**EXERCISE GOAL**
The records below are to be repeated exactly, minus any pictures.

· · ·

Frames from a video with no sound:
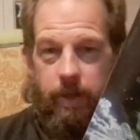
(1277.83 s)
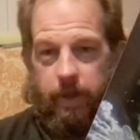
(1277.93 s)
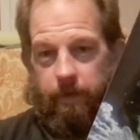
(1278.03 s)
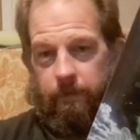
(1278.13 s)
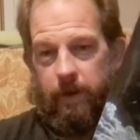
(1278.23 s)

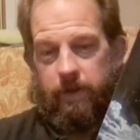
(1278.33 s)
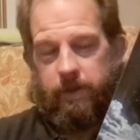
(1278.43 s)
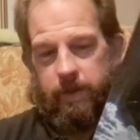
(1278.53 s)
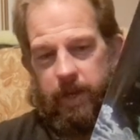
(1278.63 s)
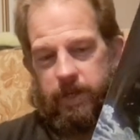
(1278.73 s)
the first
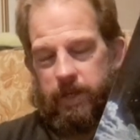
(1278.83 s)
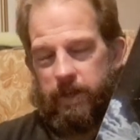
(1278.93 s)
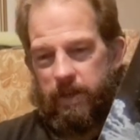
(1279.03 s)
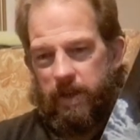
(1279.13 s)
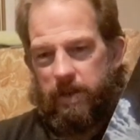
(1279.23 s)
edition,
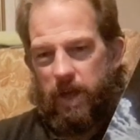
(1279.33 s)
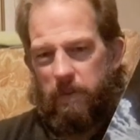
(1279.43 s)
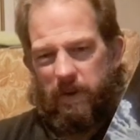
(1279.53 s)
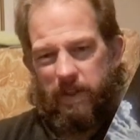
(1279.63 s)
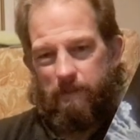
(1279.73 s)
because it's so
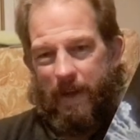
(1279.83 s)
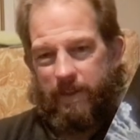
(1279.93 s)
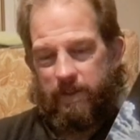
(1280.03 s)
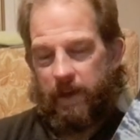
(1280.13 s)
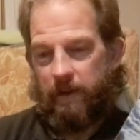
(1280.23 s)

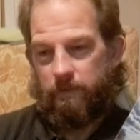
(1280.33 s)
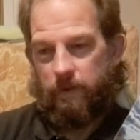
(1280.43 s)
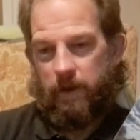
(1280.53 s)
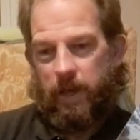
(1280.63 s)
expensive,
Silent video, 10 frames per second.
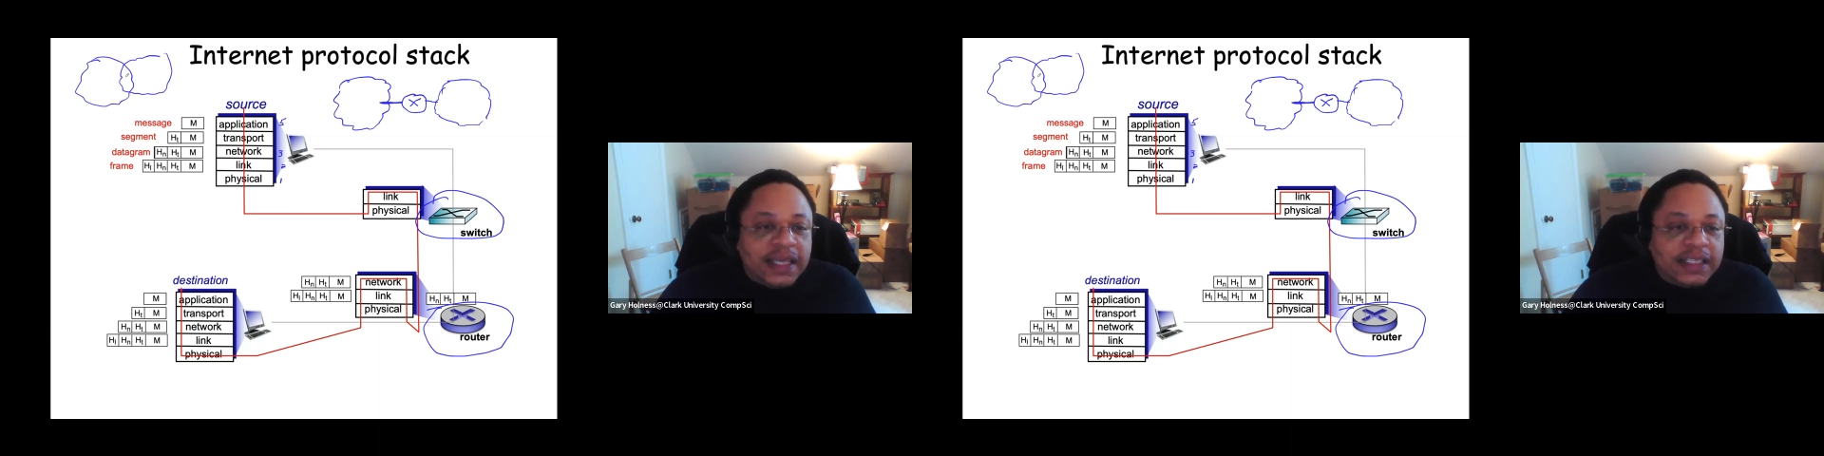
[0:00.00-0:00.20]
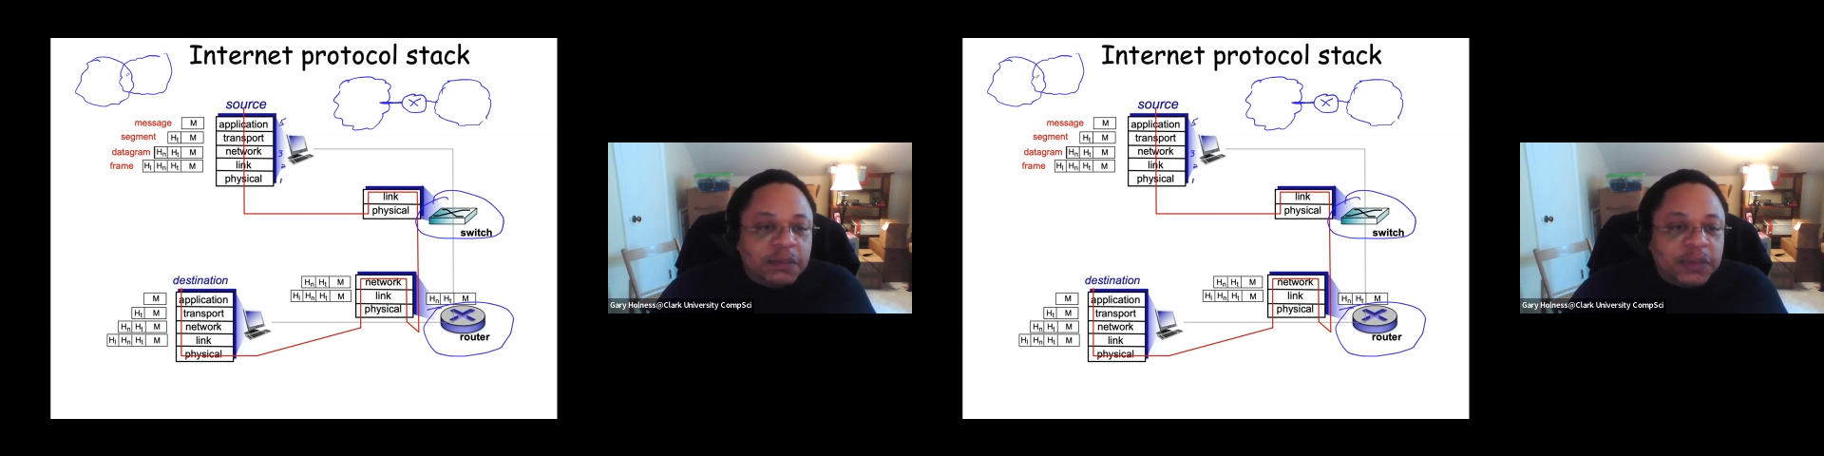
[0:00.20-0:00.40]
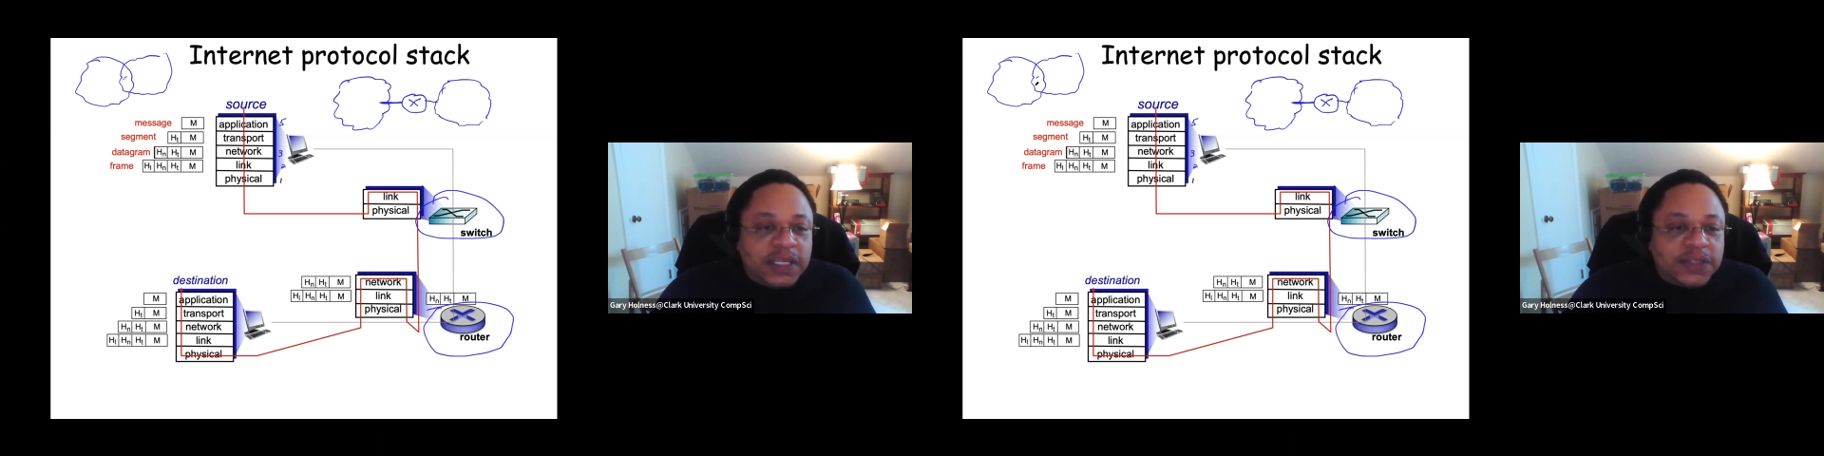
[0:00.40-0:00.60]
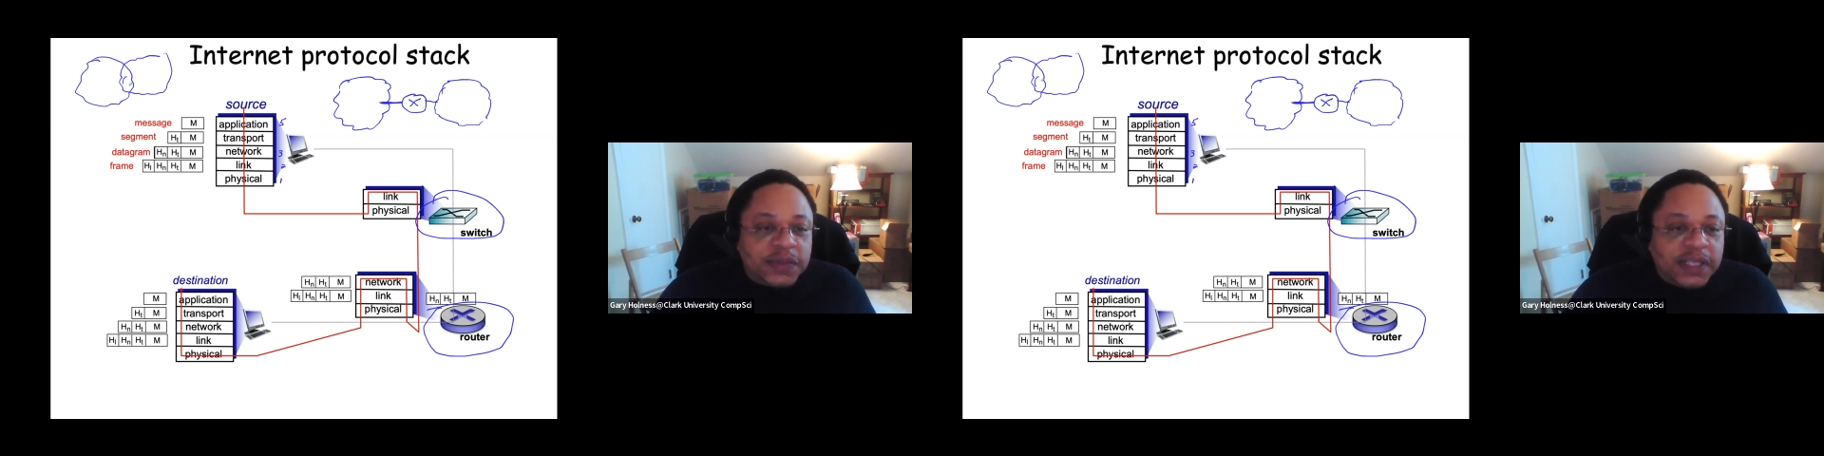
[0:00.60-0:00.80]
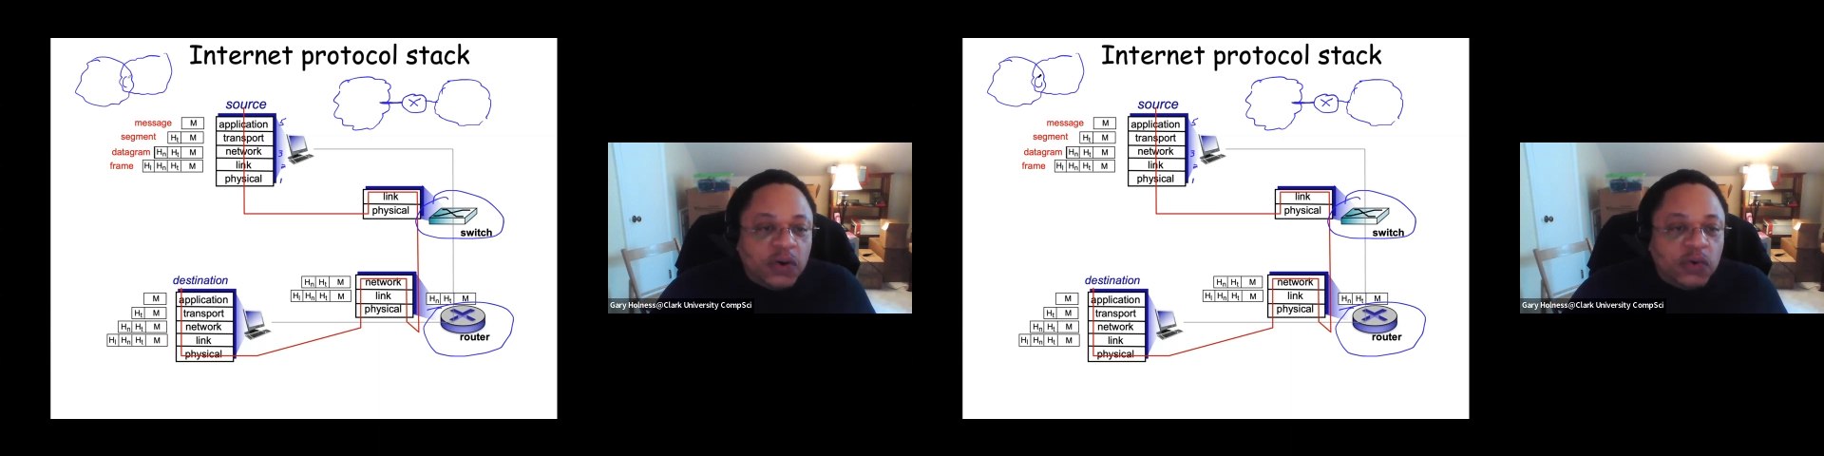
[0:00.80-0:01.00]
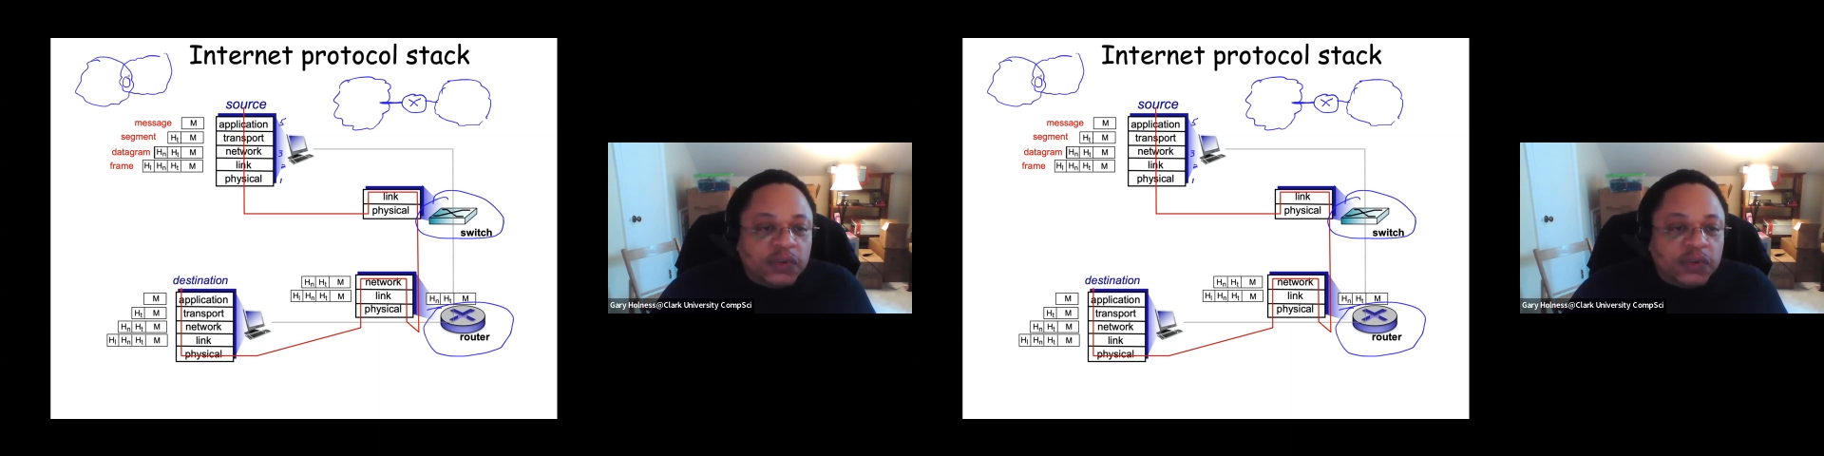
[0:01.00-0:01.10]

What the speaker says: and that place where they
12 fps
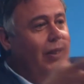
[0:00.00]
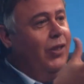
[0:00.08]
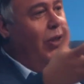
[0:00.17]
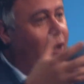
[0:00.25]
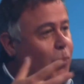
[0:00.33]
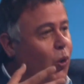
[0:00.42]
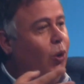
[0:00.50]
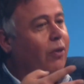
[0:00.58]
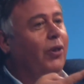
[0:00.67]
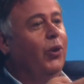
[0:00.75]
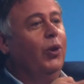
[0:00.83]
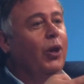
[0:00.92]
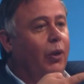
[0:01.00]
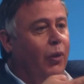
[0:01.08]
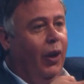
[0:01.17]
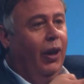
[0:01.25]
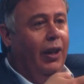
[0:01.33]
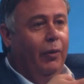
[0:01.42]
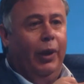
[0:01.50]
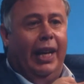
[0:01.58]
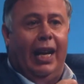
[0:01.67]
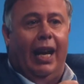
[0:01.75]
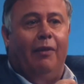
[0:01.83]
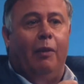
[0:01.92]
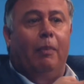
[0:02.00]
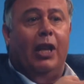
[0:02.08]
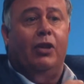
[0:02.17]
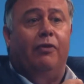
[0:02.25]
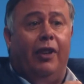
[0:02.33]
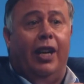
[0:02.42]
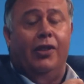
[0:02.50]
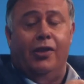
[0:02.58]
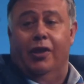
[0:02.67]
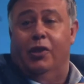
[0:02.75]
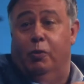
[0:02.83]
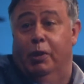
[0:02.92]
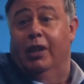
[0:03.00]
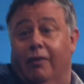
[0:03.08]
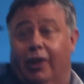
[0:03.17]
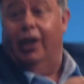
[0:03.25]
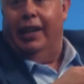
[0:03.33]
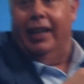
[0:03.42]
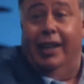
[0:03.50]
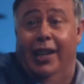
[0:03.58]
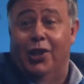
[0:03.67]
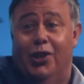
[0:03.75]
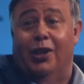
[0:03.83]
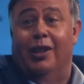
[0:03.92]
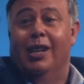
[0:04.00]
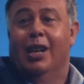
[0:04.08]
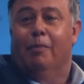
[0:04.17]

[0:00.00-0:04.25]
So the more of you that are on it, we're going to have a much faster speed of light connection.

· · ·

**WRITTEN ANSWER**
Frames from a video with no sound:
(1277.83 s)
(1277.93 s)
(1278.03 s)
(1278.13 s)
(1278.23 s)

(1278.33 s)
(1278.43 s)
(1278.53 s)
(1278.63 s)
(1278.73 s)
the first
(1278.83 s)
(1278.93 s)
(1279.03 s)
(1279.13 s)
(1279.23 s)
edition,
(1279.33 s)
(1279.43 s)
(1279.53 s)
(1279.63 s)
(1279.73 s)
because it's so
(1279.83 s)
(1279.93 s)
(1280.03 s)
(1280.13 s)
(1280.23 s)

(1280.33 s)
(1280.43 s)
(1280.53 s)
(1280.63 s)
expensive,
Silent video, 10 frames per second.
[0:00.00-0:00.20]
[0:00.20-0:00.40]
[0:00.40-0:00.60]
[0:00.60-0:00.80]
[0:00.80-0:01.00]
[0:01.00-0:01.10]

What the speaker says: and that place where they
12 fps
[0:00.00]
[0:00.08]
[0:00.17]
[0:00.25]
[0:00.33]
[0:00.42]
[0:00.50]
[0:00.58]
[0:00.67]
[0:00.75]
[0:00.83]
[0:00.92]
[0:01.00]
[0:01.08]
[0:01.17]
[0:01.25]
[0:01.33]
[0:01.42]
[0:01.50]
[0:01.58]
[0:01.67]
[0:01.75]
[0:01.83]
[0:01.92]
[0:02.00]
[0:02.08]
[0:02.17]
[0:02.25]
[0:02.33]
[0:02.42]
[0:02.50]
[0:02.58]
[0:02.67]
[0:02.75]
[0:02.83]
[0:02.92]
[0:03.00]
[0:03.08]
[0:03.17]
[0:03.25]
[0:03.33]
[0:03.42]
[0:03.50]
[0:03.58]
[0:03.67]
[0:03.75]
[0:03.83]
[0:03.92]
[0:04.00]
[0:04.08]
[0:04.17]

[0:00.00-0:04.25]
So the more of you that are on it, we're going to have a much faster speed of light connection.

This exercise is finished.